SQL Server 2012 now includes three types of window functions: ranking, aggregate, and analytic. Ranking functions return a ranking value for each row in a partition. Aggregate functions perform a calculation on a column’s values within a partition, such as finding the total or average of those values. Ranking functions first appeared in SQL Server 2005 with the advent of window function support. Aggregate functions have been around forever.

Analytic functions are new to SQL Server 2012. An analytic function computes an aggregate value based on the values in a column within a partition. However, analytic functions go beyond simple aggregate ones by being able to take such actions as returning the first or last value in an ordered partitioned set, retrieving the previous or next value in that set, or calculating percentages based on the set’s cumulative values.

NOTE: For more details about analytic functions, see the topic “Analytic Functions (Transact-SQL)” in SQL Server Books Online. Also note that SQL Server 2012 supports another window function, NEXT VALUE FOR, which is not considered a rank, aggregate, or analytic function. The function generates a sequence number based on a specified sequence object. A discussion of the NEXT VALUE FOR function is beyond the scope of this article, but you can find details about the function in the topic “NEXT VALUE FOR (Transact-SQL)” in SQL Server Books Online.

The key to understanding SQL Server window functions is in the OVER clause, which can be defined on any window function used in a query’s select list. The clause determines how to partition and sort a result set in order to apply the window function. In fact, you can think of a window function as one that supports the OVER clause.

To use the OVER clause, you first call the window function, followed by the OVER keyword. You then specify one or more of the supported subclauses (enclosed in parentheses) to qualify your partitioning and ordering strategy.

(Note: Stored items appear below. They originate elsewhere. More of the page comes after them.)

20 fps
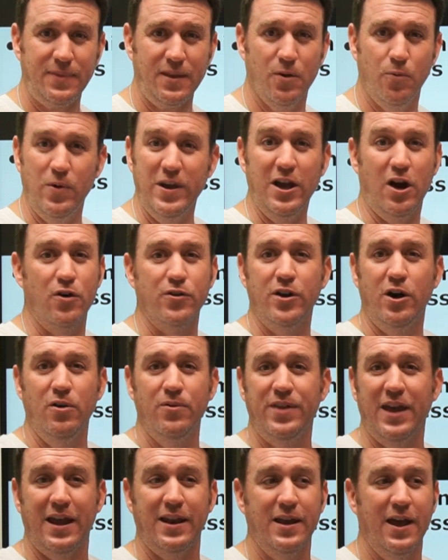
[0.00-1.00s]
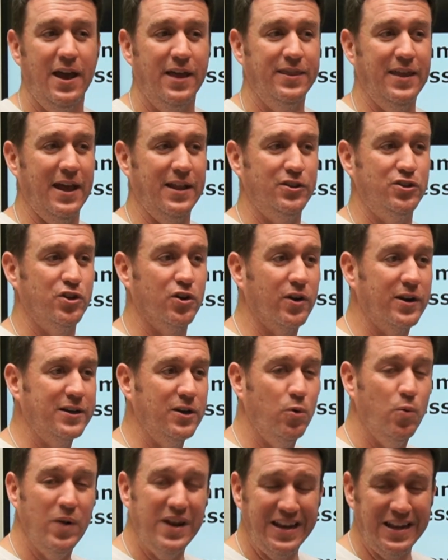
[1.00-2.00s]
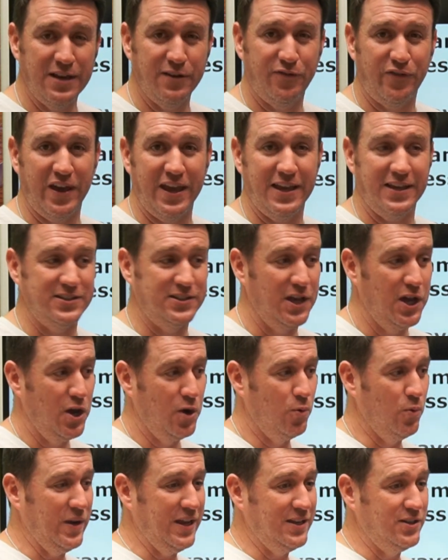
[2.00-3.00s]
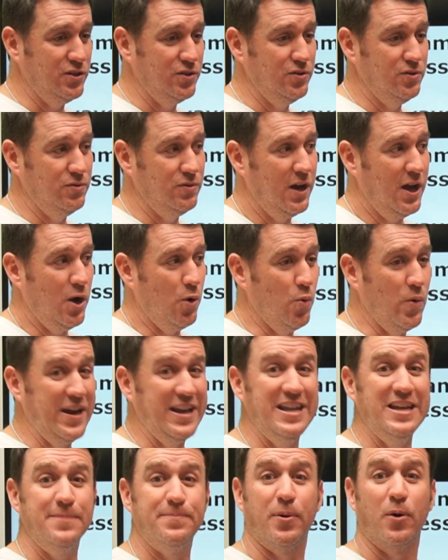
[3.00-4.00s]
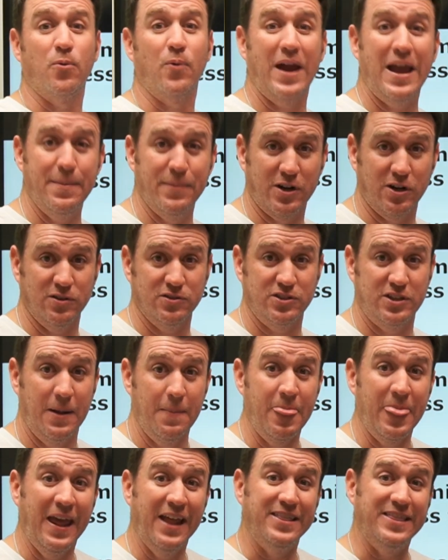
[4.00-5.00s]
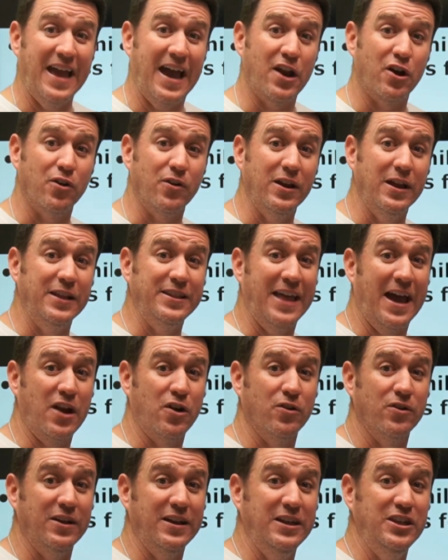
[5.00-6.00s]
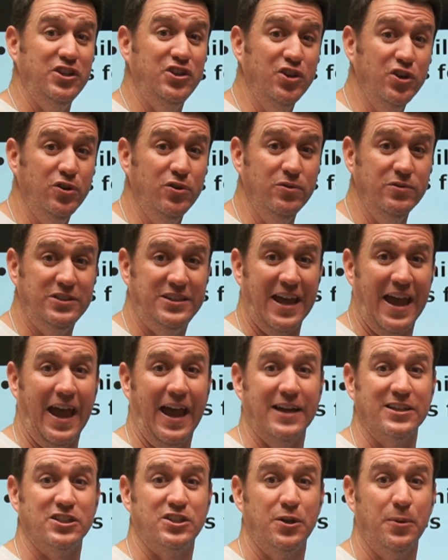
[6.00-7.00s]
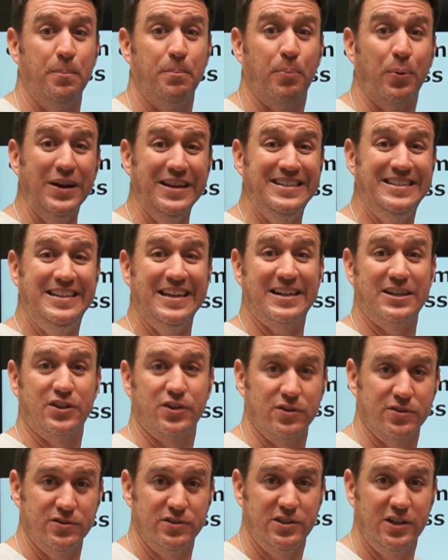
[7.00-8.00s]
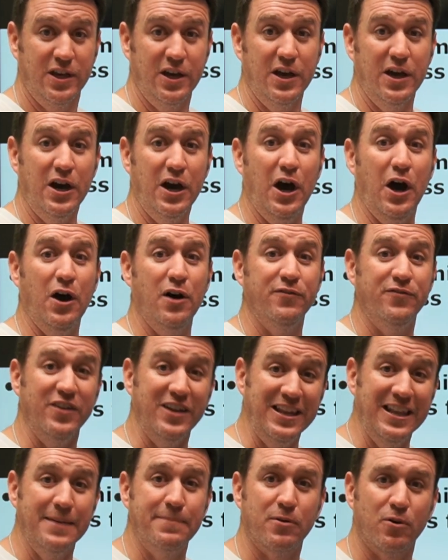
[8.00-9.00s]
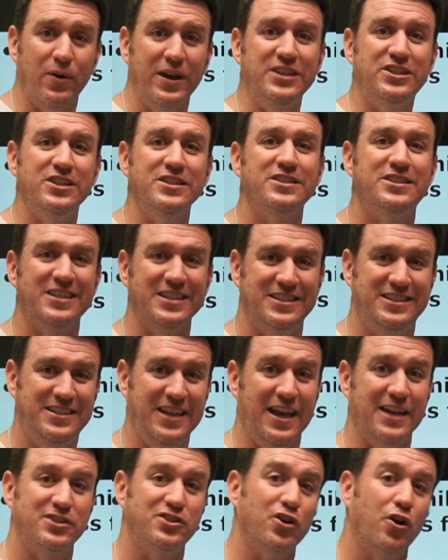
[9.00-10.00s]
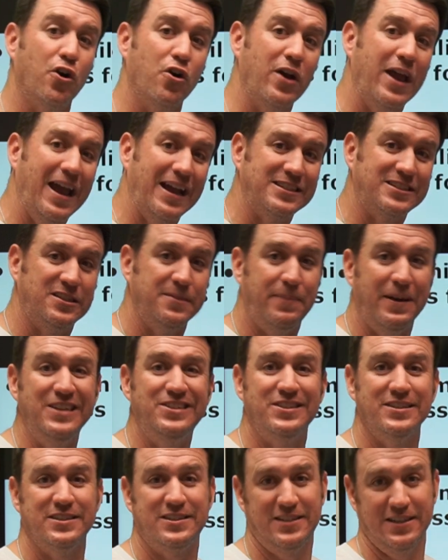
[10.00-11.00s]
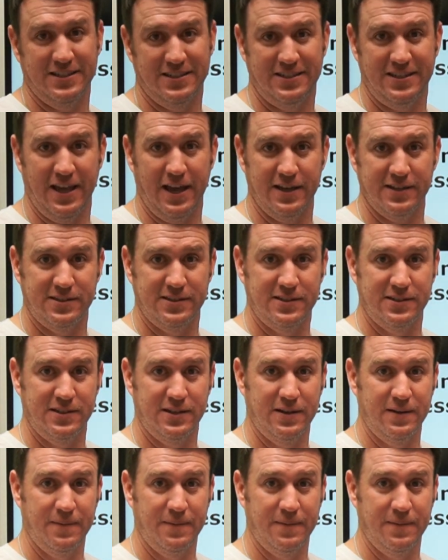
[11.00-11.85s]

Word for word: We all know that, that during the weaning phase, we do weaning parameters that are, that are used as predictors of liberation success or extubation success.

The OVER clause supports three subclauses, as shown in the following syntax:

The PARTITION BY subclause partitions the result set based on one or more columns or expressions. In most cases, you’ll probably use a single column. All window functions support the PARTITION BY subclause, but it is optional in each case. When the subclause is not specified, the entire result set is treated as a single partition.

The ORDER BY subclause sorts one or more columns or expressions within the partition. The ORDER BY clause applies strictly within the context of the partition. All ranking functions and most aggregate functions can use the ORDER BY subclause. For ranking functions, the subclause is required. For aggregate functions, the subclause is optional. Only certain analytic functions can use the ORDER BY subclause. However, those that can must use it.

NOTE: Most, but not all, aggregate functions support the OVER clause. If they support the OVER clause, then they support the ORDER BY subclause. Unfortunately, Microsoft documentation is a bit inconsistent on which ones support the OVER clause and which do not. The easiest way to find out is to try them out, but know that the most common aggregate functions-such as SUM, AVG, MIN, MAX, and COUNT-do support the clause.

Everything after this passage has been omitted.